Smoke rises in the distance in Noumea, New Caledonia on May 14, 2024. - Theo Rouby/AFP/Getty Images
Smoke rises in the distance in Noumea, New Caledonia on May 14, 2024. - Theo Rouby/AFP/Getty Images
French gendarme officers guard the entrance of the Vallee-du-Tir district, in Noumea, New Caledonia on May 14, 2024. - Theo Rouby/AFP/Getty Images
French gendarme officers guard the entrance of the Vallee-du-Tir district, in Noumea, New Caledonia on May 14, 2024. - Theo Rouby/AFP/Getty Images

The vote

Colonial France took control of New Caledonia in 1853. White settlement followed and the indigenous Kanak people were longtime victims of harsh segregation policies. Many indigenous inhabitants continue to live with high rates of poverty and high unemployment to this day.

Deadly violence exploded in the 1980s eventually paving the way towards the Noumea Accord in 1998, a promise by France to give greater political autonomy to the Kanak community.

Multiple referendums were held in recent years - in 2018, 2020 and 2021 - as part of the agreement offering voters in New Caledonia the option to secede from France. Each referendum was voted down, but the process was marred by boycotts from pro-independence groups and by Covid-19.
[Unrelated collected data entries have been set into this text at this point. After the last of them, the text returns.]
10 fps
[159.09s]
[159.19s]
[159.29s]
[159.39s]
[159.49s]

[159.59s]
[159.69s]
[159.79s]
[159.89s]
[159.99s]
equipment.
Voter roles have been frozen since the Noumea Accord, the issue that France’s parliament was seeking to address in the vote that sparked this week’s violence.
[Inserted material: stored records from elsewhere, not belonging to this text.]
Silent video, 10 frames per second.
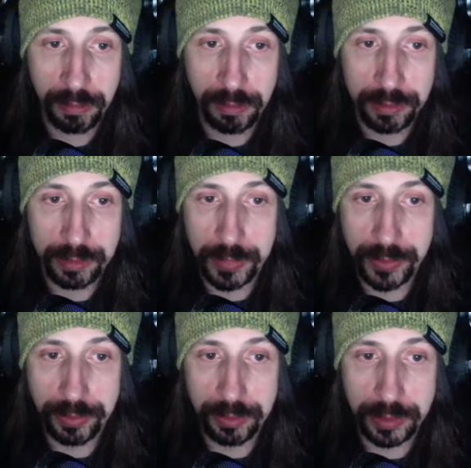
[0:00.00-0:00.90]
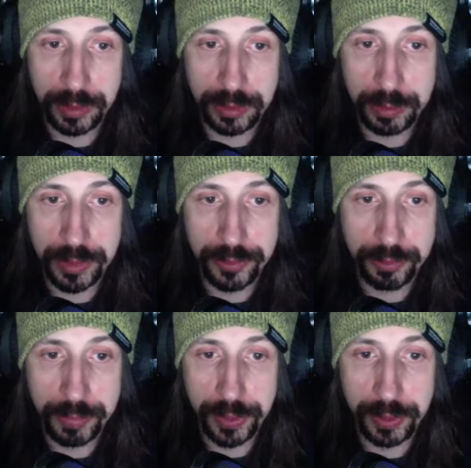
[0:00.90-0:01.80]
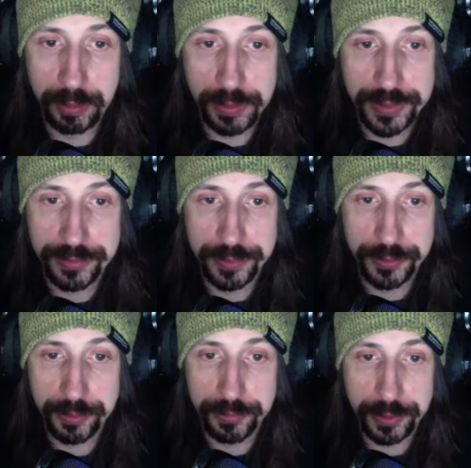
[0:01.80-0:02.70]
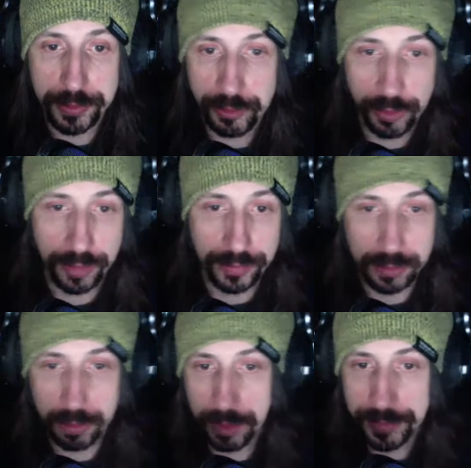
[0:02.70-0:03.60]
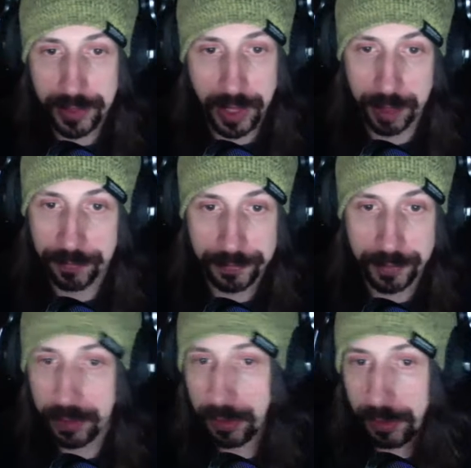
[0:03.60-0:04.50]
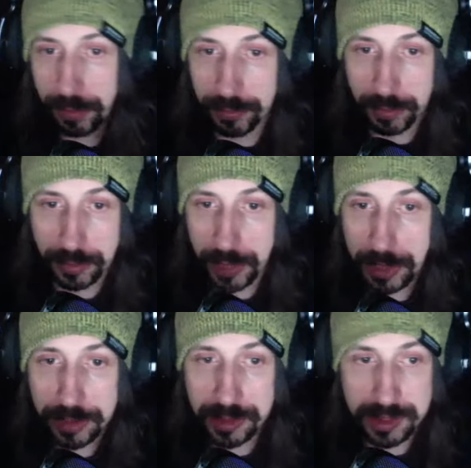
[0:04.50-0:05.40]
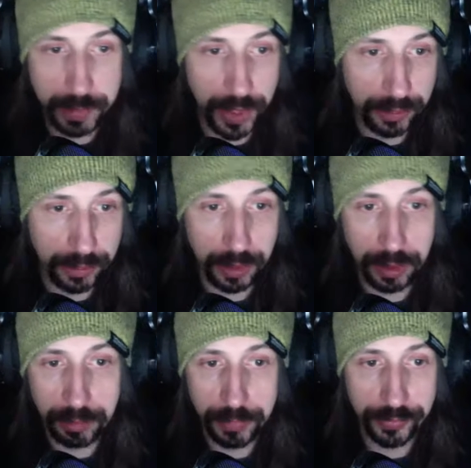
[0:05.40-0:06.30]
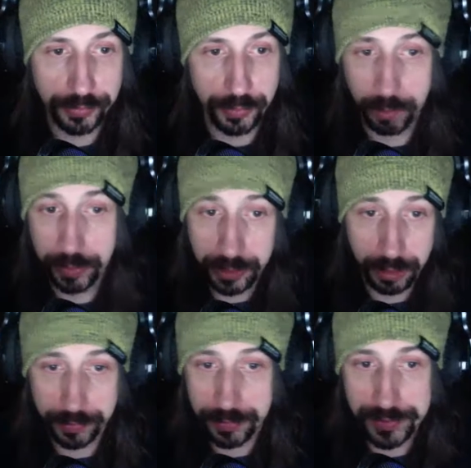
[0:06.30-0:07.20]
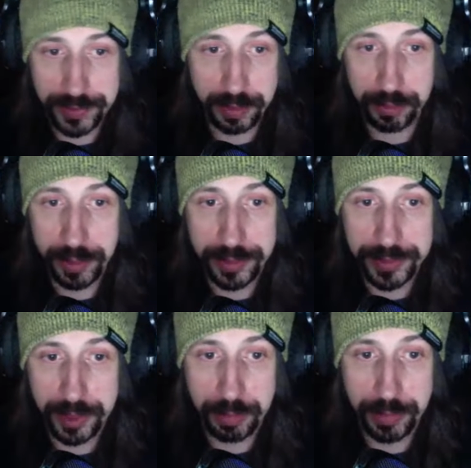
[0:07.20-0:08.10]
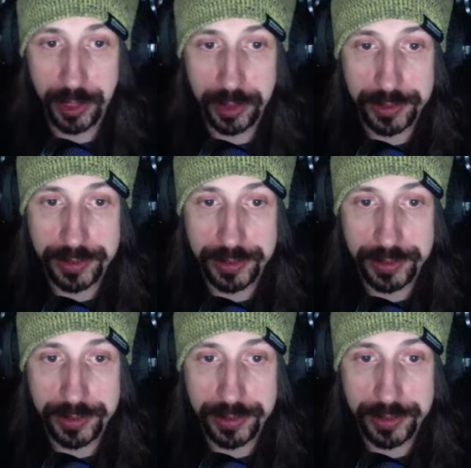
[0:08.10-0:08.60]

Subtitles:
The month-long incubation period was sufficient for it to travel across half the galactic spiral arm before we caught the stowaways in our bodies.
French lawmakers in Paris voted 351 – 153 in favor of changing the constitution to “unfreeze” the territory’s electoral rolls, enfranchising French residents who have been in New Caledonia for 10 years.

The lists were frozen by the French government to appease pro-independence Kanak nationalists who believe new arrivals to the former colony, including from France, dilute popular support for independence.

Both houses of France’s parliament need to approve the constitutional change passed by the National Assembly.

On Tuesday, French Prime Minister Gabriel Attal said the government would not call a meeting of the parliament to vote on the motion before talks with Kanak leaders, including major independence alliance the Kanak and Socialist National Liberation Front (FLNKS).

“I invite New Caledonia’s political leaders to seize this opportunity and come to Paris for talks in the coming weeks. The important thing is conciliation. Dialogue is important. It is about finding a common, political and global solution,” Attal said on the floor of the National Assembly.

FLNKS issued its own statement Wednesday both condemning the vote at the National Assembly and calling for an end to the violence.

“FLNKS appeals to the youth involved in these demonstrations for appeasement and to ensure the safety of the population and property,” the statement read.